→ **What to do**: Please restate each line of the material word for word and omit any pictures.
Listed records: Begin
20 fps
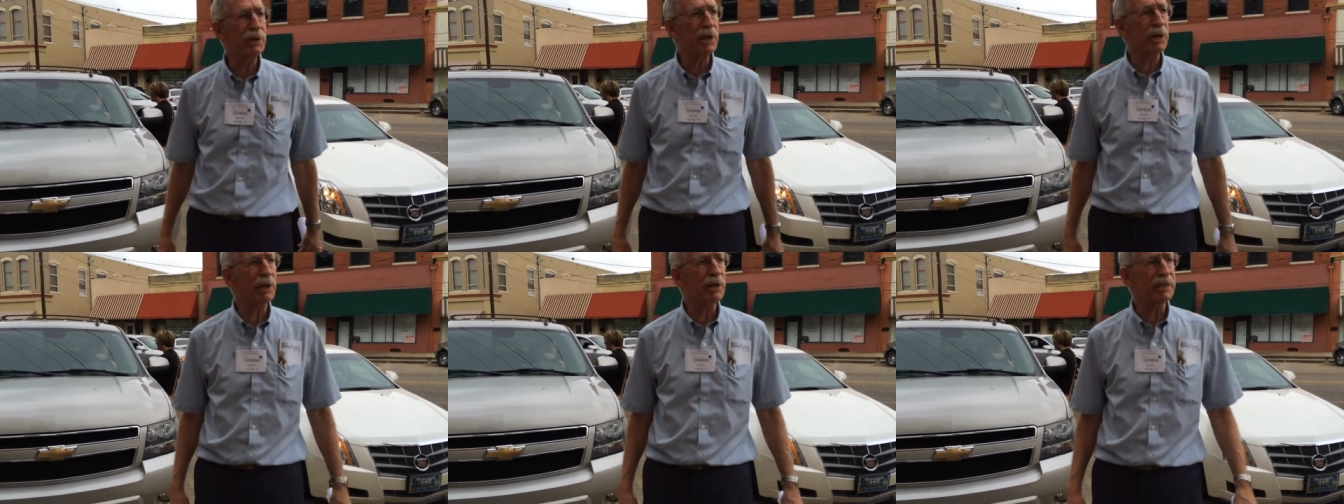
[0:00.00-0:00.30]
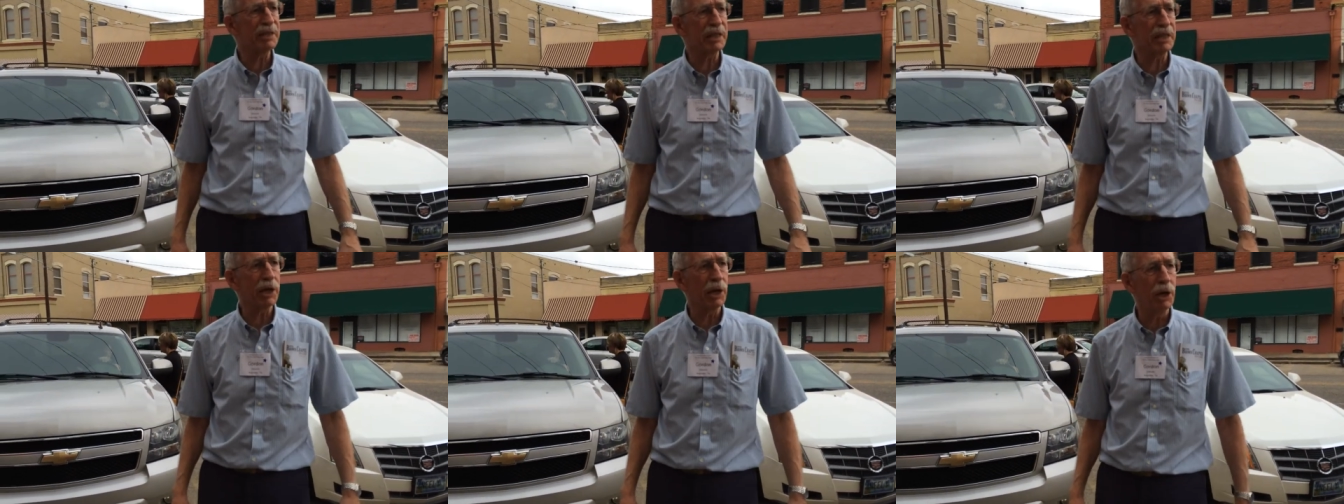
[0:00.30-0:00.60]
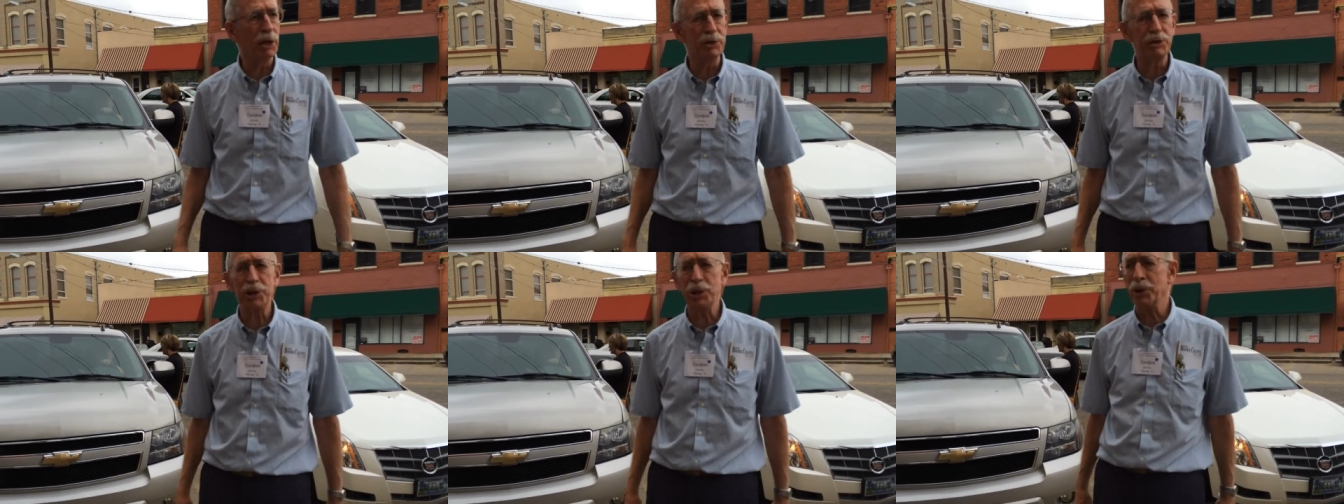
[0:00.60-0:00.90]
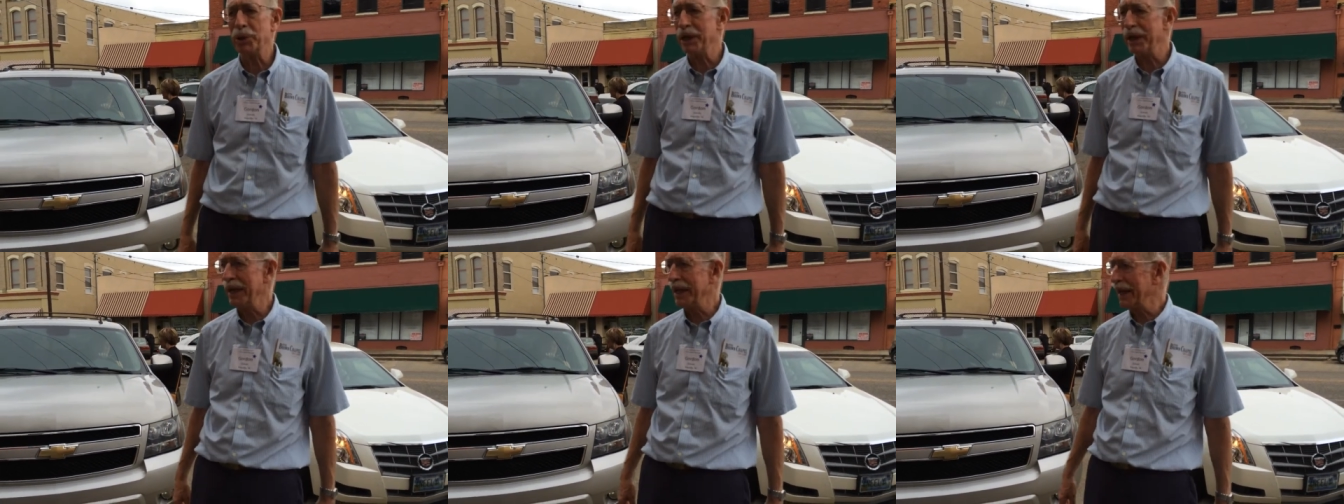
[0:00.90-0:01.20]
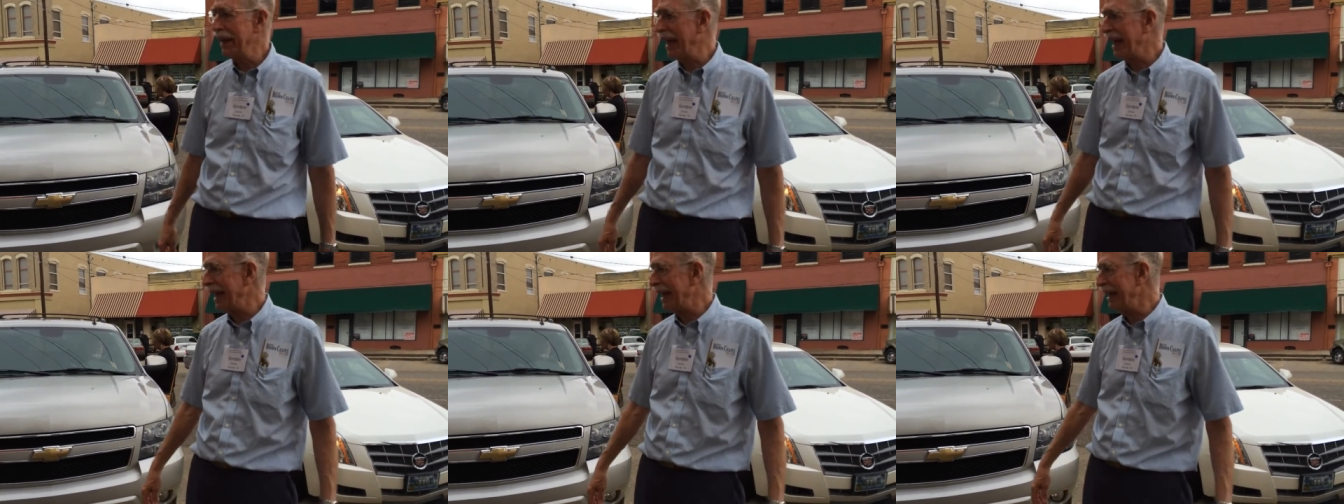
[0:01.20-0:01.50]
few years ago, Judy
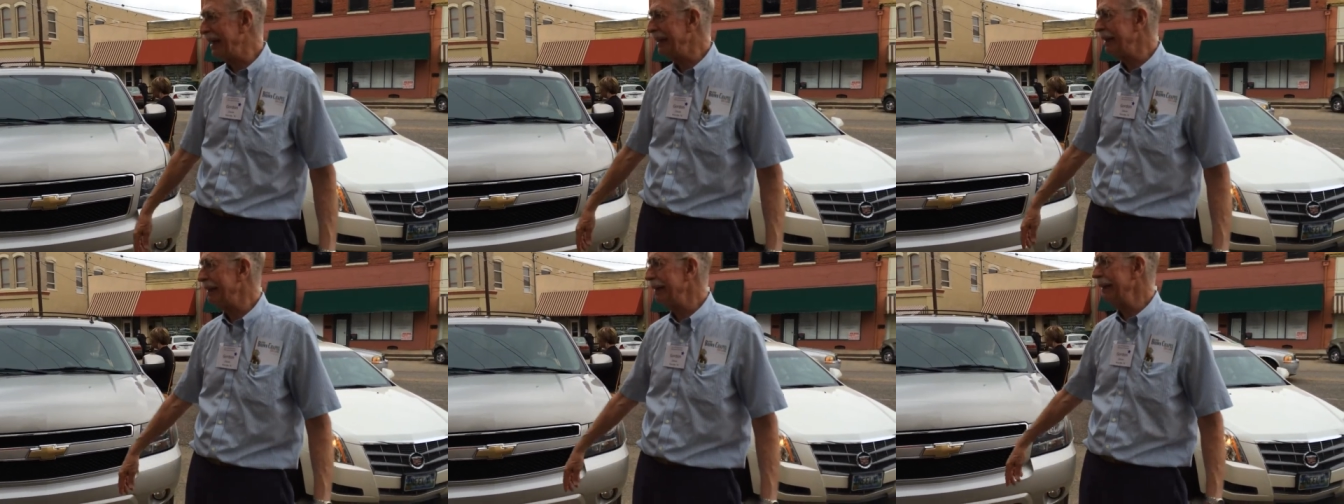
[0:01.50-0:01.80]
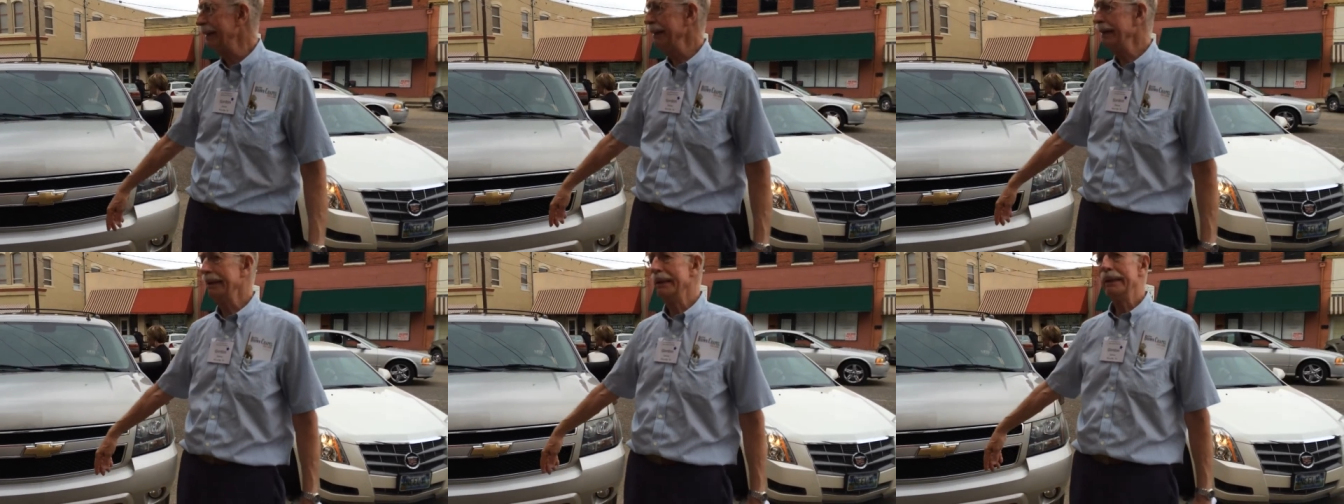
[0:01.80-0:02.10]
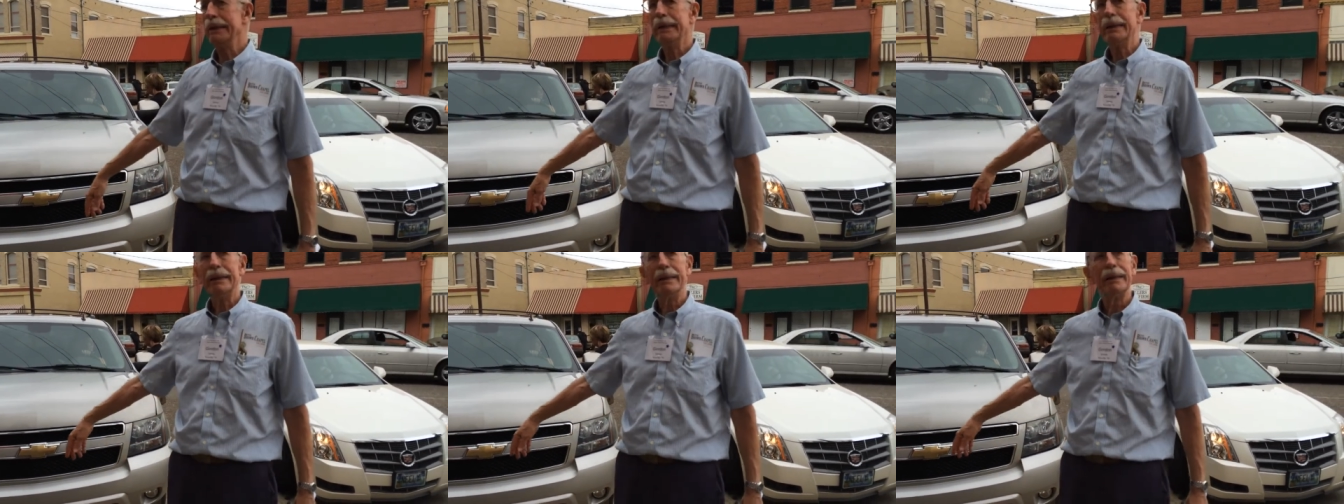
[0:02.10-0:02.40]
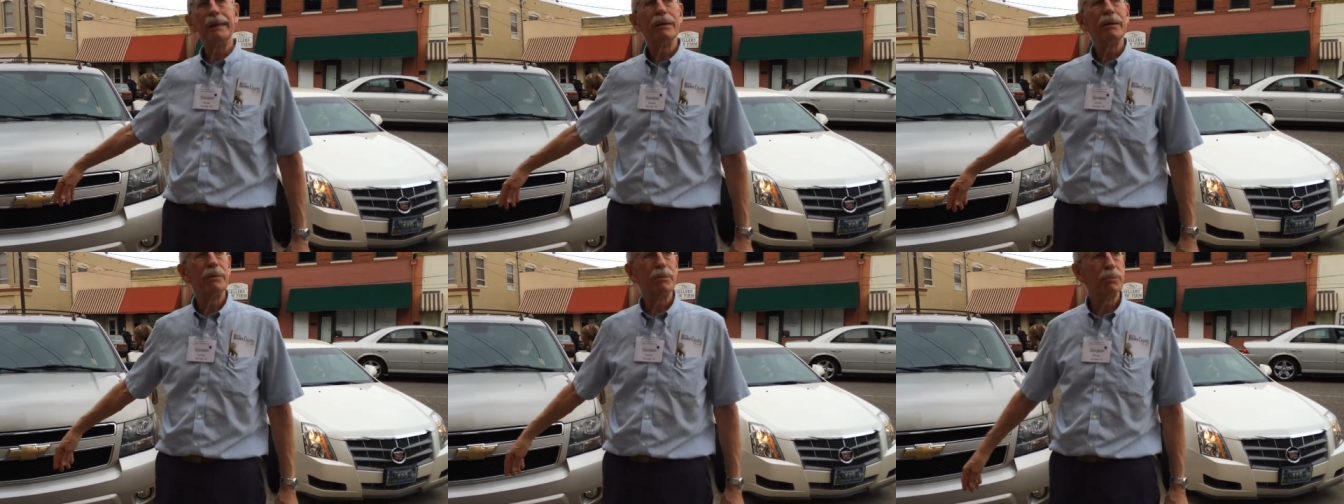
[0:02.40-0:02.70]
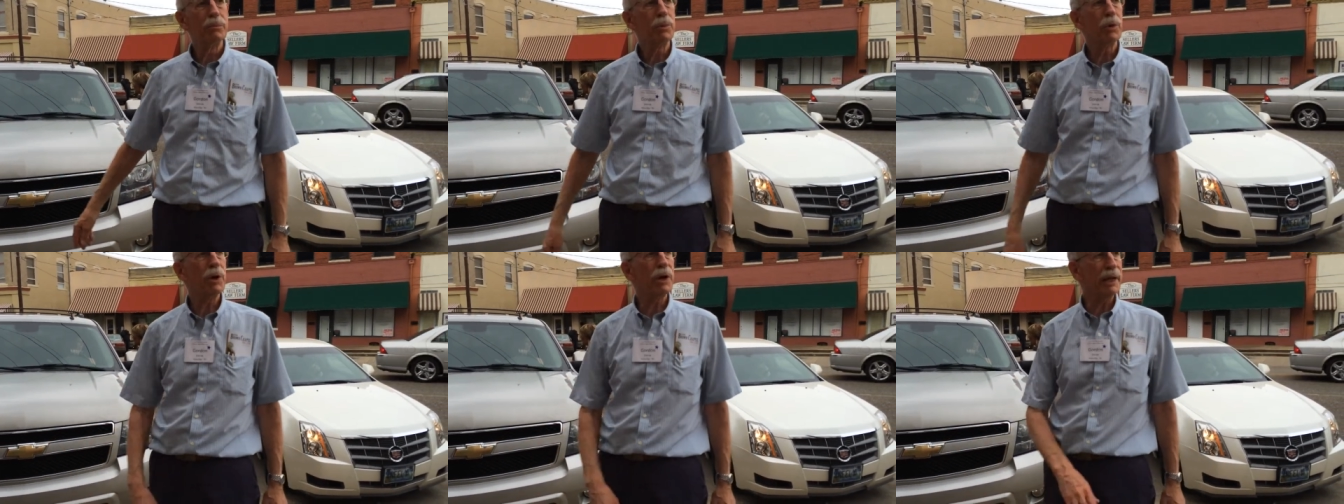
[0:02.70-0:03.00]
and I
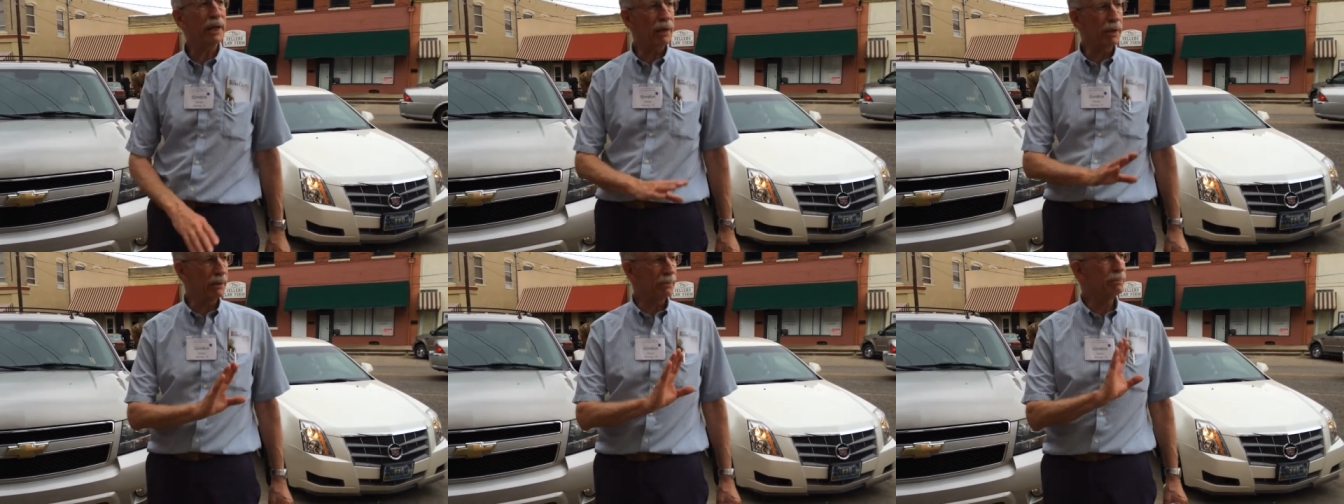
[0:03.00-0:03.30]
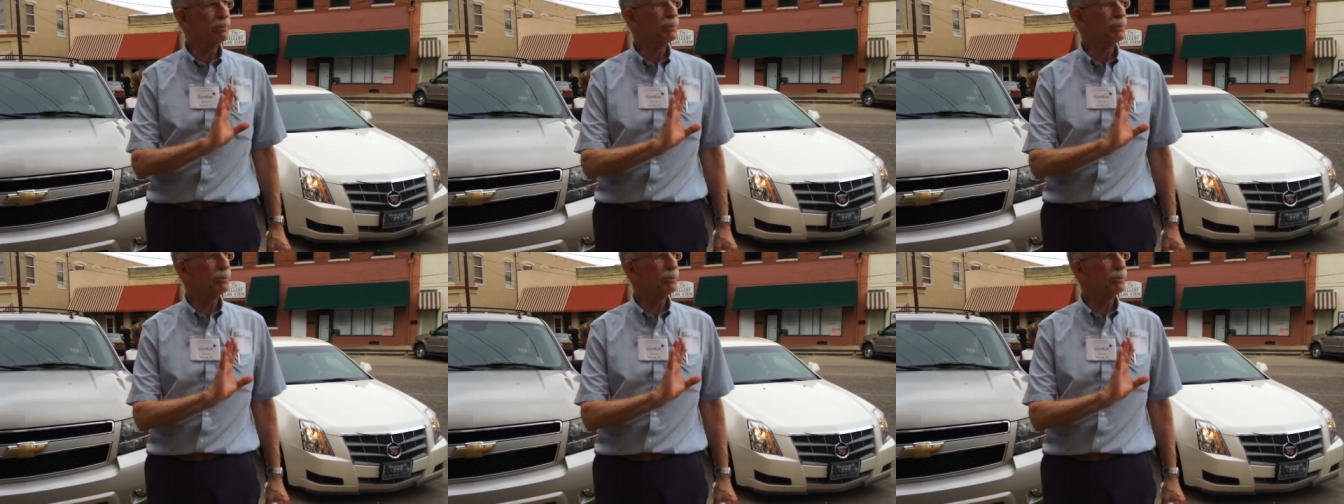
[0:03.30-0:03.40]
brought our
Listed records: End
→ **Solution to the exercise**:
20 fps
[0:00.00-0:00.30]
[0:00.30-0:00.60]
[0:00.60-0:00.90]
[0:00.90-0:01.20]
[0:01.20-0:01.50]
few years ago, Judy
[0:01.50-0:01.80]
[0:01.80-0:02.10]
[0:02.10-0:02.40]
[0:02.40-0:02.70]
[0:02.70-0:03.00]
and I
[0:03.00-0:03.30]
[0:03.30-0:03.40]
brought our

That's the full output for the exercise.